It Takes a Village to Raise a Child
Recently I got an email from a parent who's child was not talking as quickly as his older brother had talked at this age. She was frustrated because when she asks her toddler a question, he often looks to his older sibling to answer for him. This is not an uncommon occurence. Children in the same family often learn speech at different rates. Although we don't always know the reason for speech delays, birth order often plays a role in speech development.
Younger siblings naturally look up to their older siblings. As the youngest of four, I always wanted to be like my big sisters, whether they were doing the right thing or not. If they said, "The sky is purple!" I believed it. I often took their advice over my parents.
If this sounds similar to your family, then think about involving the siblings in helping your child talk. Use the siblings to model correct speech or help introduce new signs.
However, there needs to be clear boundaries for the siblings.
If you are doing a speech activity, the older siblings can not talk for your child. During a speech activity, is a great opportunity to make use of siblings' help. Let both of your children play the game or do the activity. Your older child will probably enjoy being the teacher. You can use a prop, such as a toy microphone or "talking turtle" puppet, as a fun way to let your child know when it is his or her turn to talk. If the older sibling answers for his younger sibling, simply say, "Oops! Ashton has the microphone now. It's his turn to talk."

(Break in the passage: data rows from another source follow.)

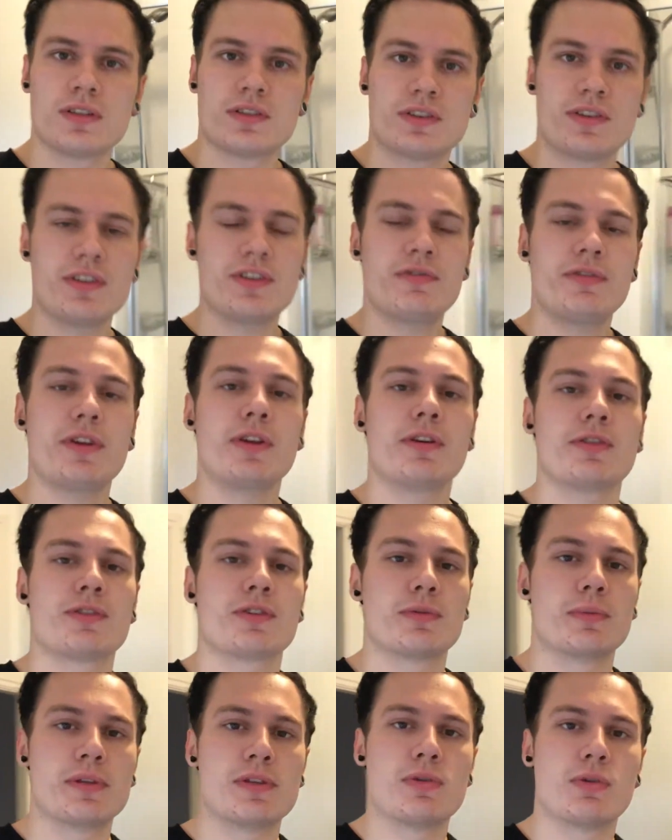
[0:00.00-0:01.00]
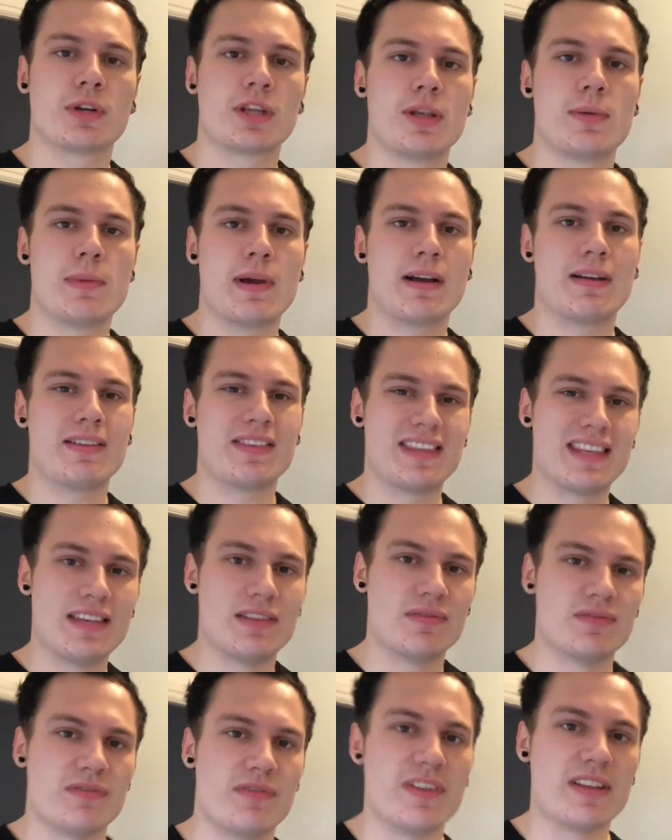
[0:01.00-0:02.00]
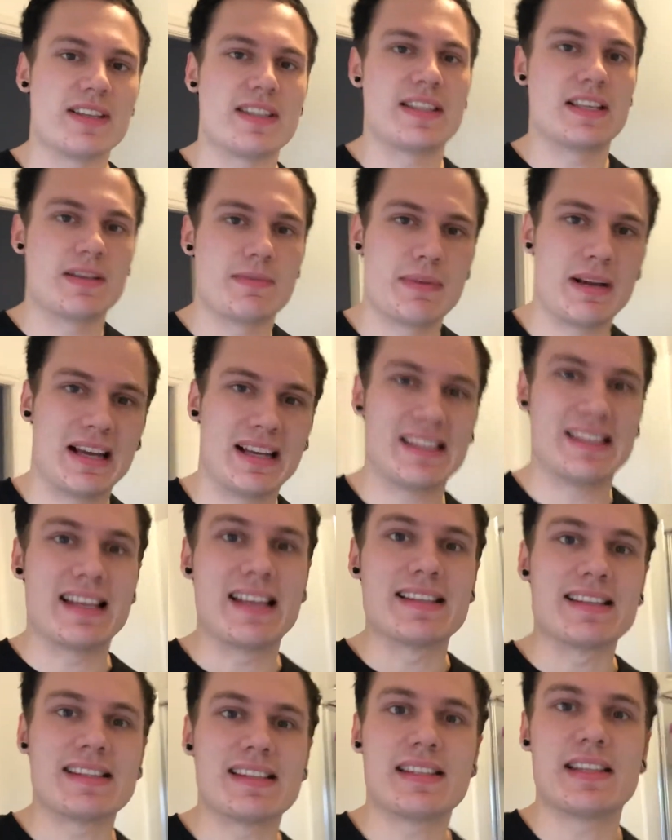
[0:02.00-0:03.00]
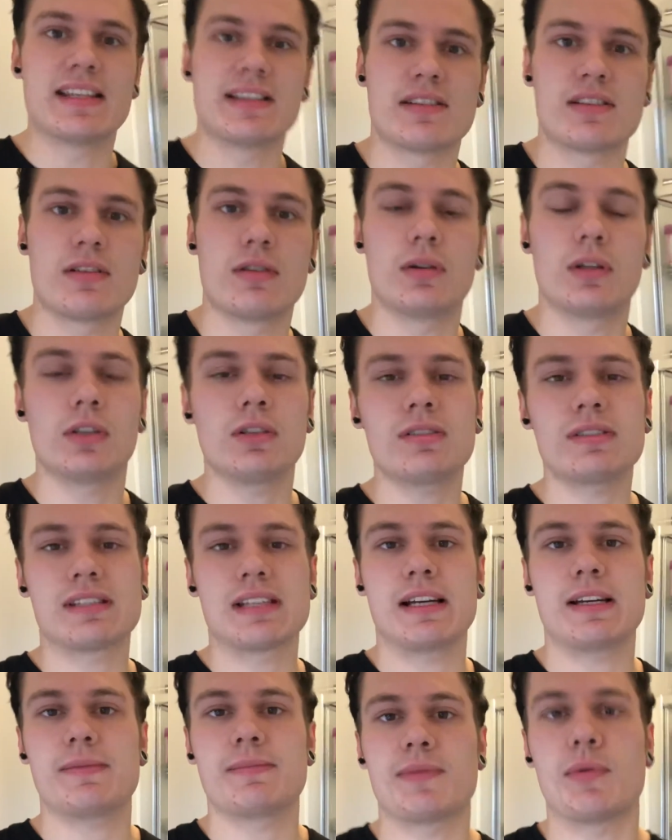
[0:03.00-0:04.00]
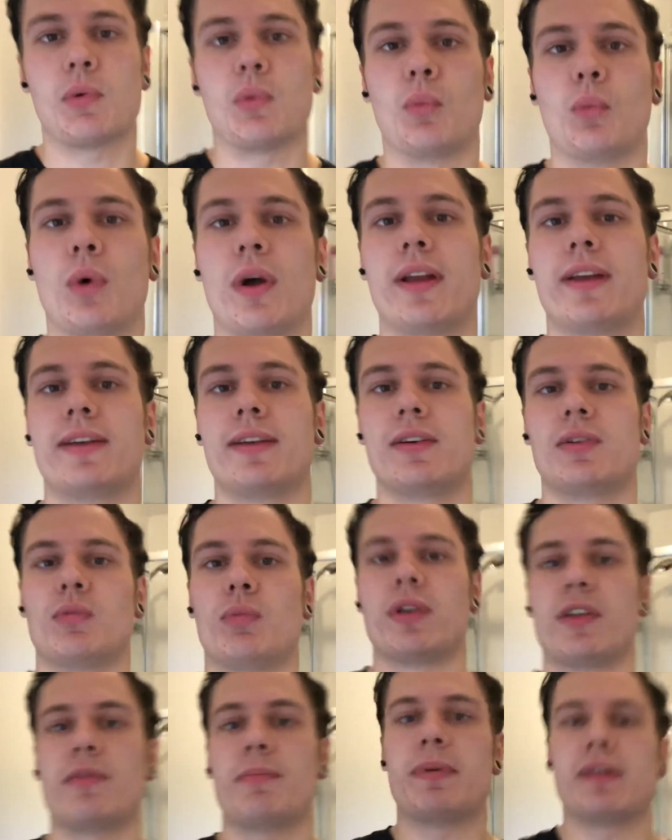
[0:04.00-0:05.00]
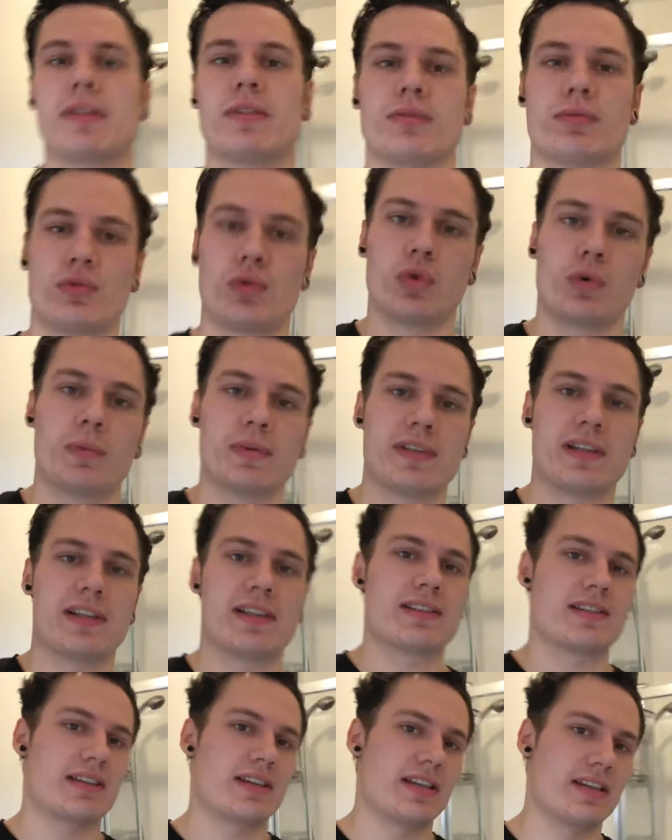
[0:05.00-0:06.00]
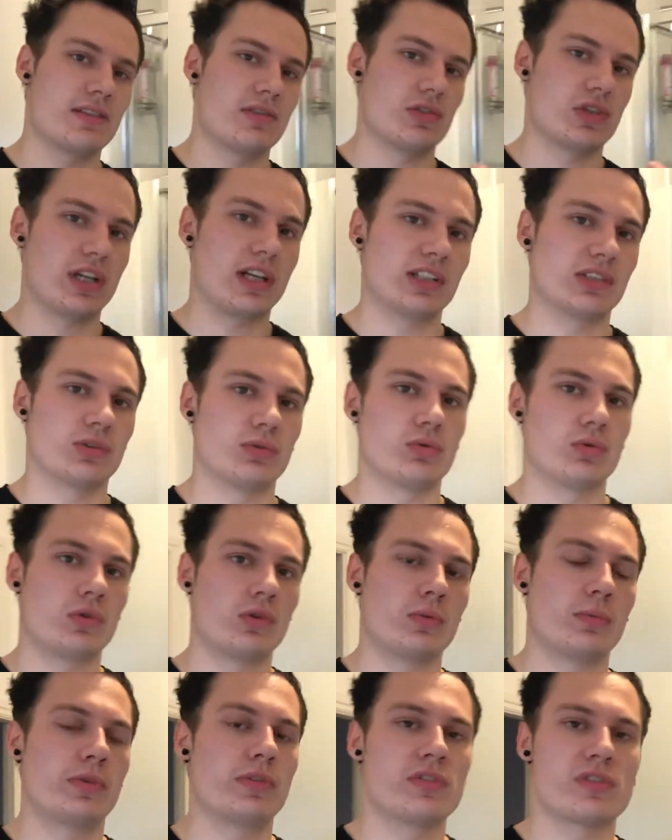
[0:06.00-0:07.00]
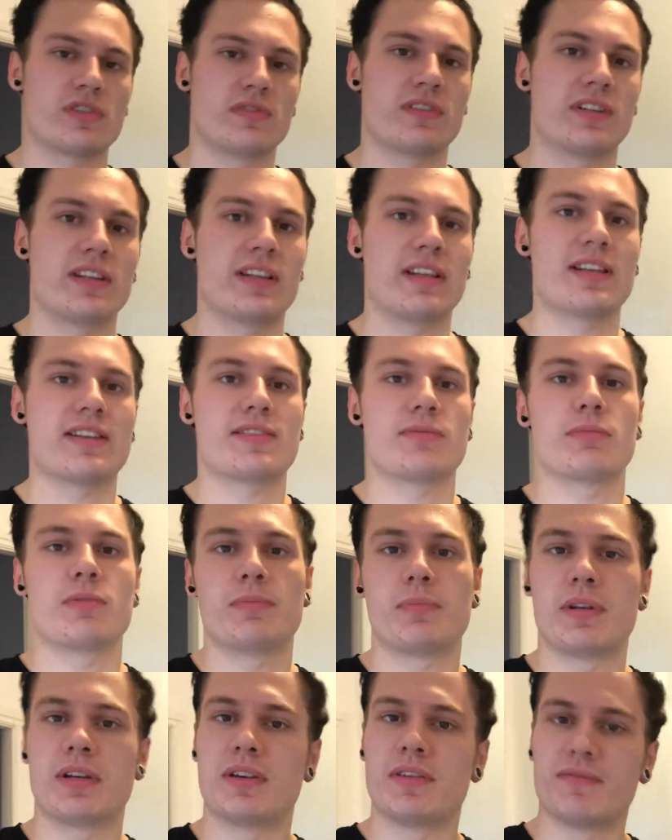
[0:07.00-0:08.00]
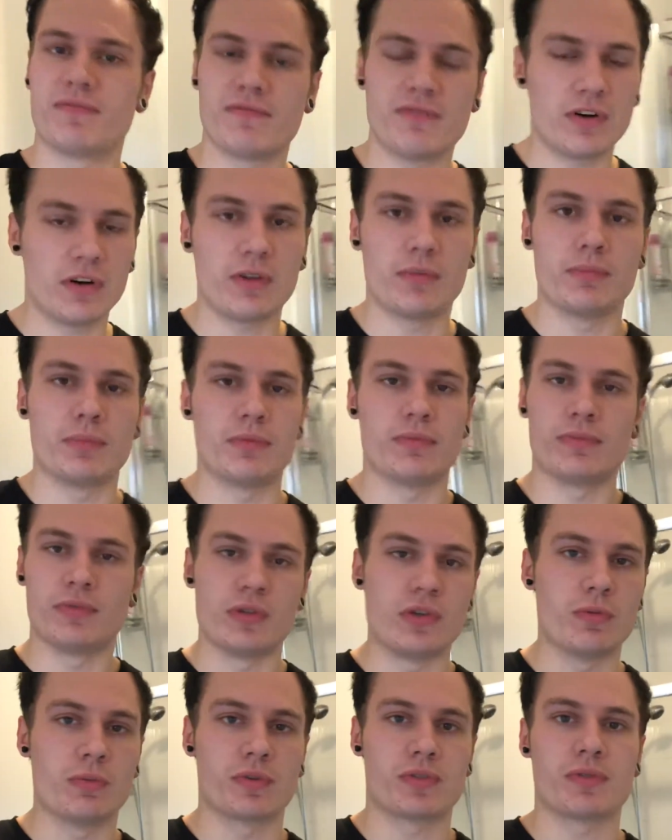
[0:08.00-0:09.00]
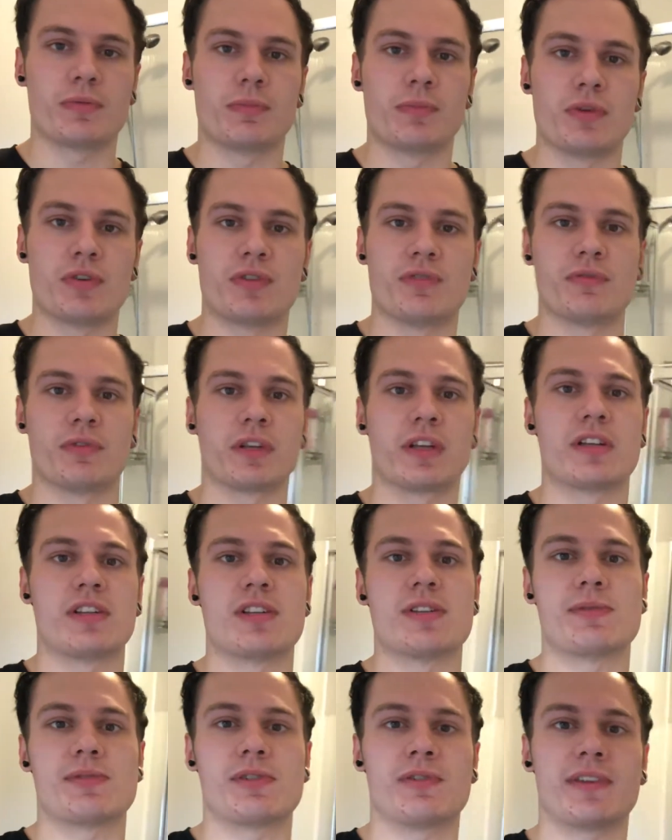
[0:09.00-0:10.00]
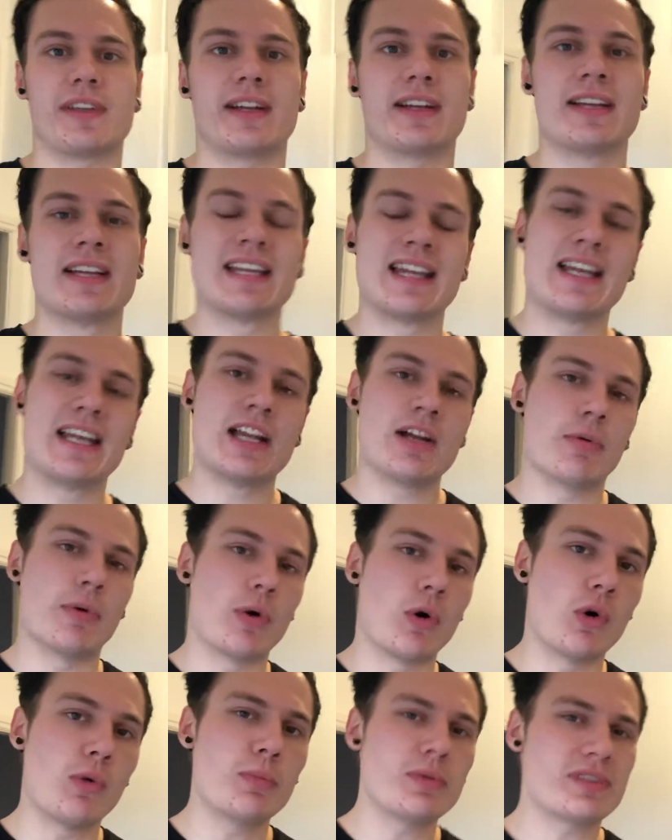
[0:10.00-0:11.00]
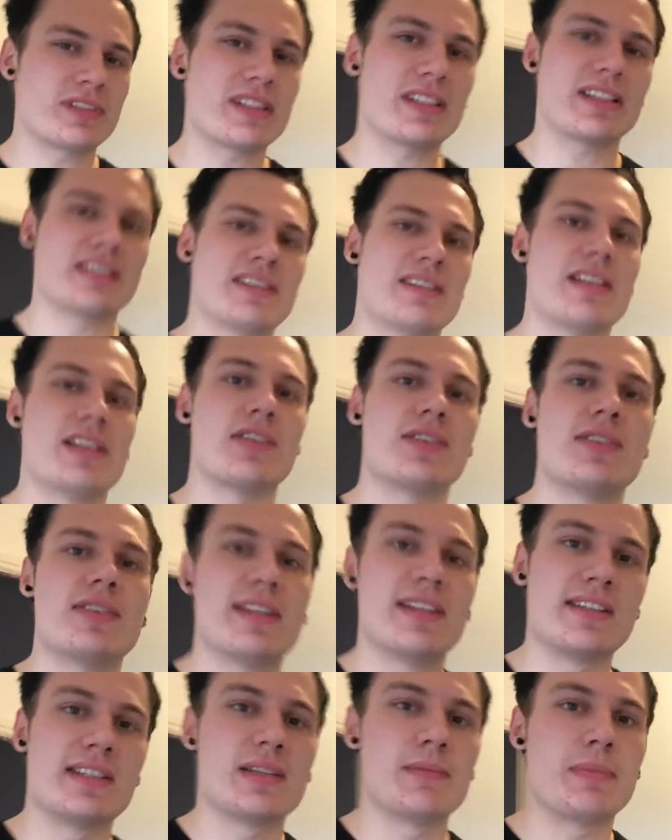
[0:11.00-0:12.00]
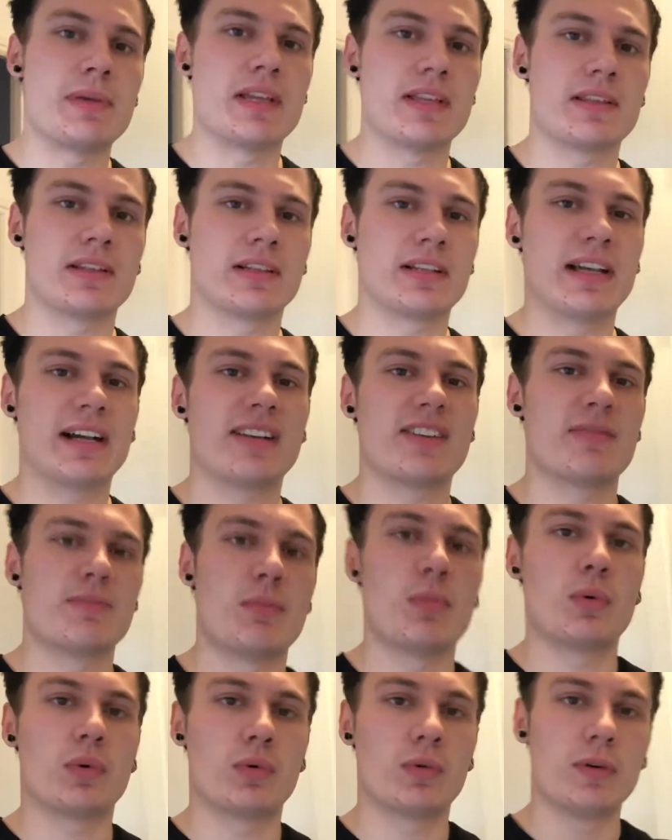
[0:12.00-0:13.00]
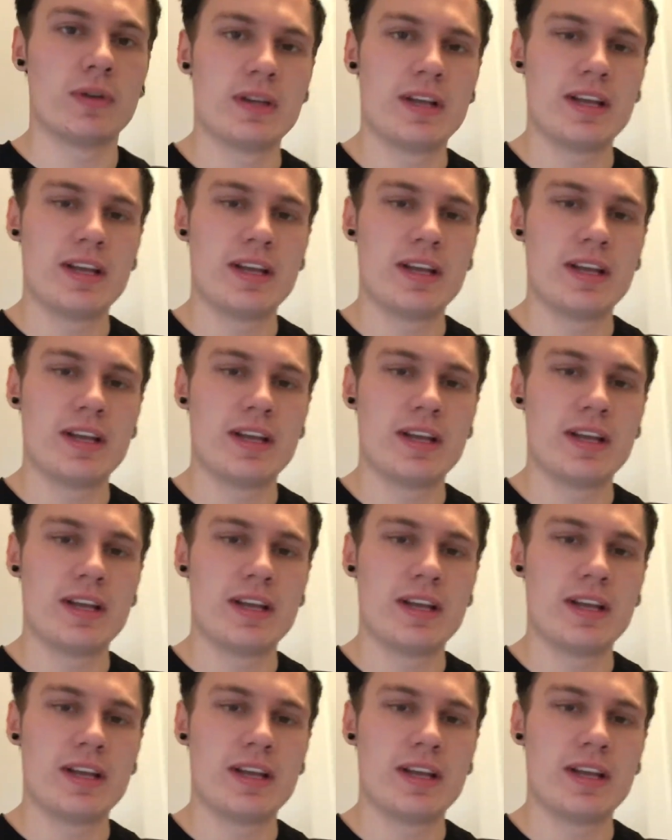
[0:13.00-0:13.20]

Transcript: So this video is going to be talking about the victim identity. So a lot of times when we have been traumatized in childhood trauma and stuff like this, and we've been in very numerous abusive relationships like that, we almost get conditioned into being the kind of more,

If your child is requesting a want or need, the older siblings can not do the talking. Here's a scenario. Caleb wants wants a ball that is out of reach. When he points to it, his sister Emily says, "Mom, he wants a ball!" You can simply answer, "It's Caleb's turn to talk...Caleb, if you want the ball, say (or sign), 'ball'." If he refuses to try, then you don't give him the ball.
So, if your child is naturally looking up to his or her sibling, don't see it as a nuisance, see it as a tool.